---------- DATA IN THIS EXERCISE ----------

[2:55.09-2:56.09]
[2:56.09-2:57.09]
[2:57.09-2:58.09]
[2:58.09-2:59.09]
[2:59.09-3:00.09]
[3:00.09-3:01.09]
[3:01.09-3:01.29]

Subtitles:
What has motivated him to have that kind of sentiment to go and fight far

----------
---------- DATA IN THIS EXERCISE ----------

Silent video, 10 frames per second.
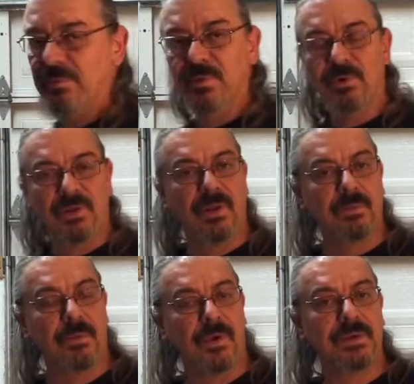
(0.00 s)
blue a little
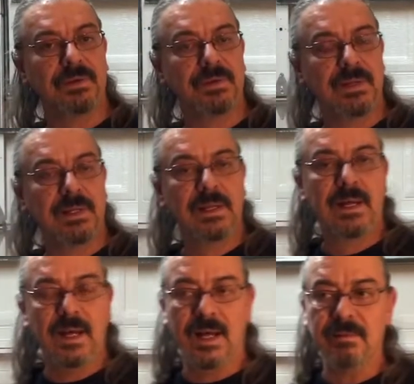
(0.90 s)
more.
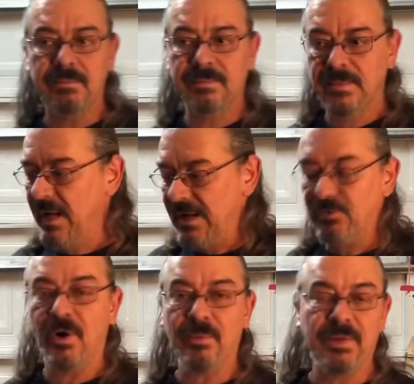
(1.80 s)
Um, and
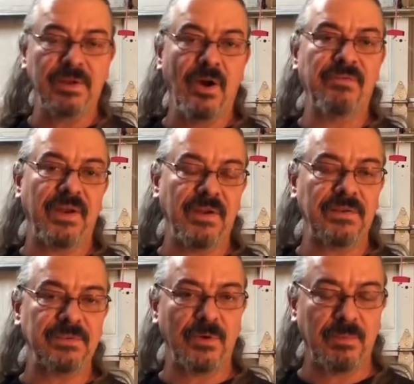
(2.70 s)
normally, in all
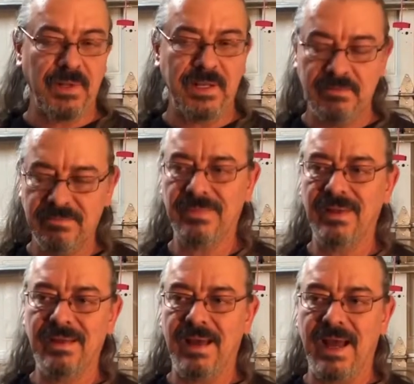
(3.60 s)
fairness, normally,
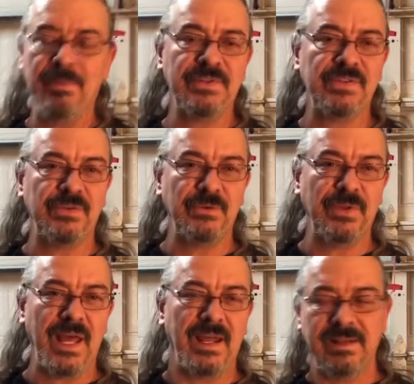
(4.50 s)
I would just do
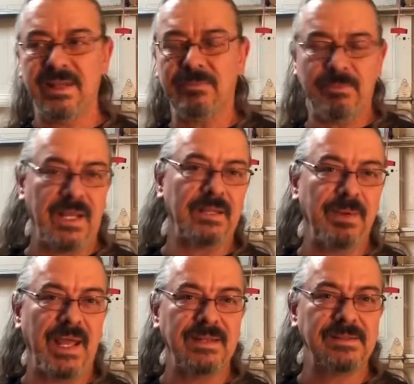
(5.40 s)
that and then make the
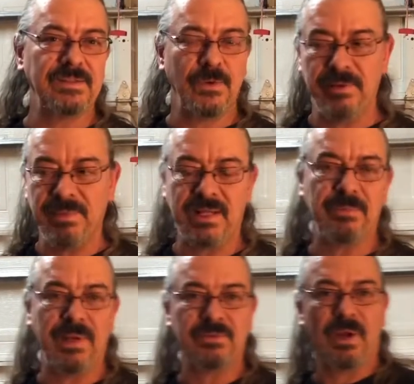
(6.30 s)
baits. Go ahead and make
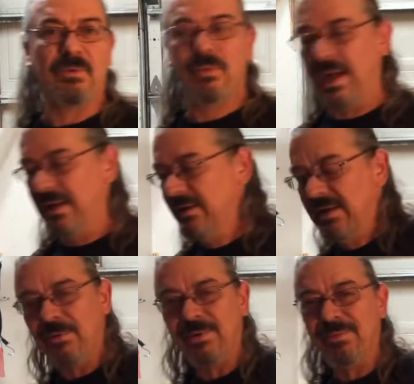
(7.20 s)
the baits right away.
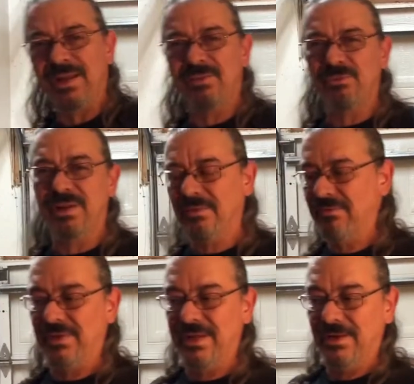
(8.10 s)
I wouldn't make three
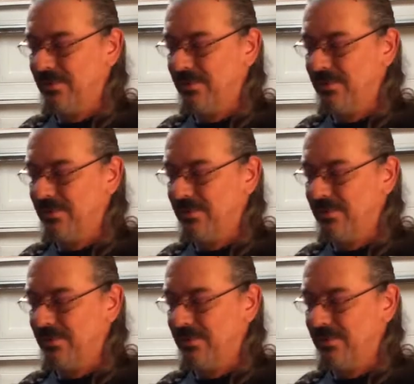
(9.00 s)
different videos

----------
---------- DATA IN THIS EXERCISE ----------

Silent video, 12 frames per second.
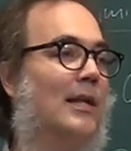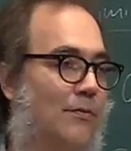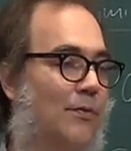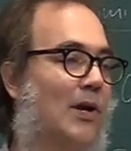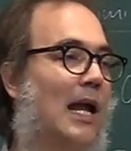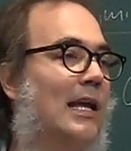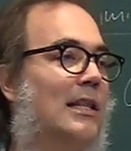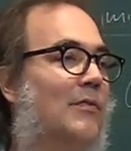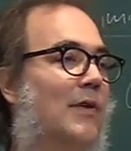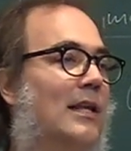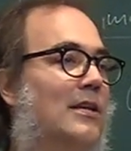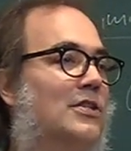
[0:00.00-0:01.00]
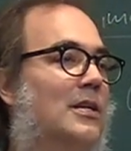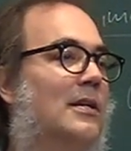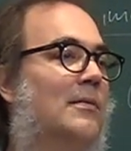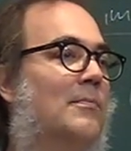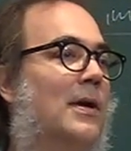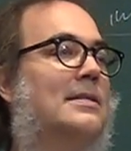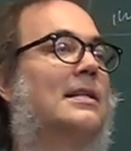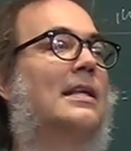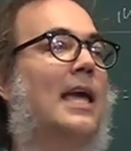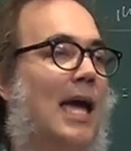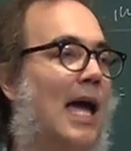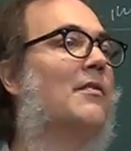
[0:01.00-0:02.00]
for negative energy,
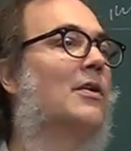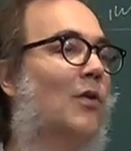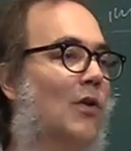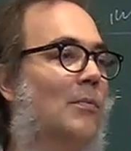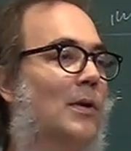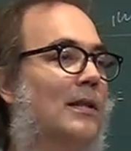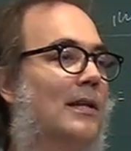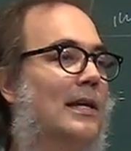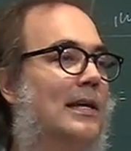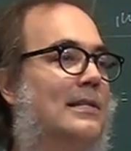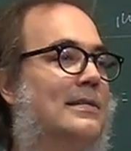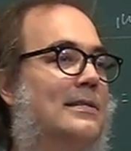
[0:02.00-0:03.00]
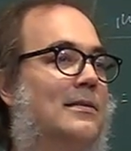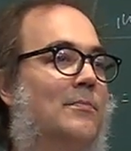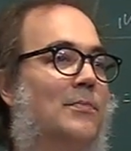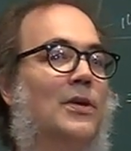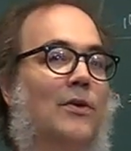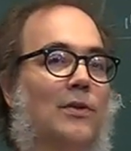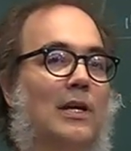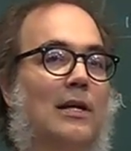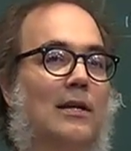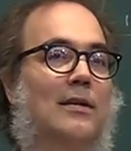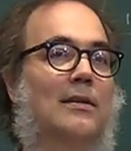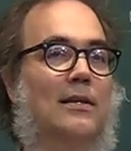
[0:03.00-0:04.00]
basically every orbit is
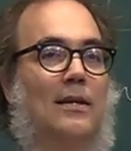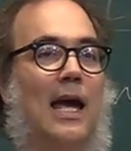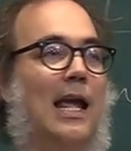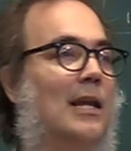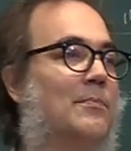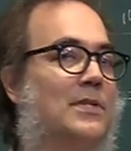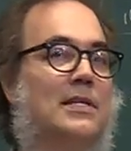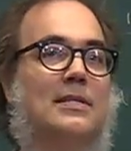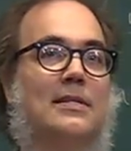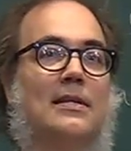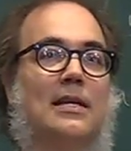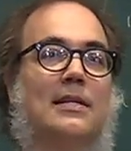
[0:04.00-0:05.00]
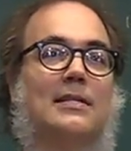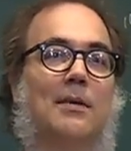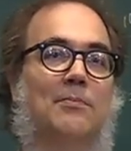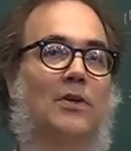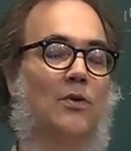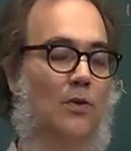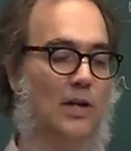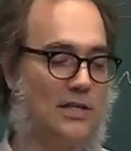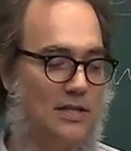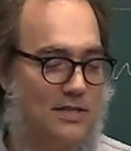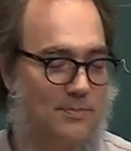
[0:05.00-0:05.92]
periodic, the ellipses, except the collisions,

----------

INSTRUCTIONS TO FOLLOW: Where in the records does the string "Silent" appear? Copy every line that has it.

TASK RESULT:
Silent video, 10 frames per second.
Silent video, 12 frames per second.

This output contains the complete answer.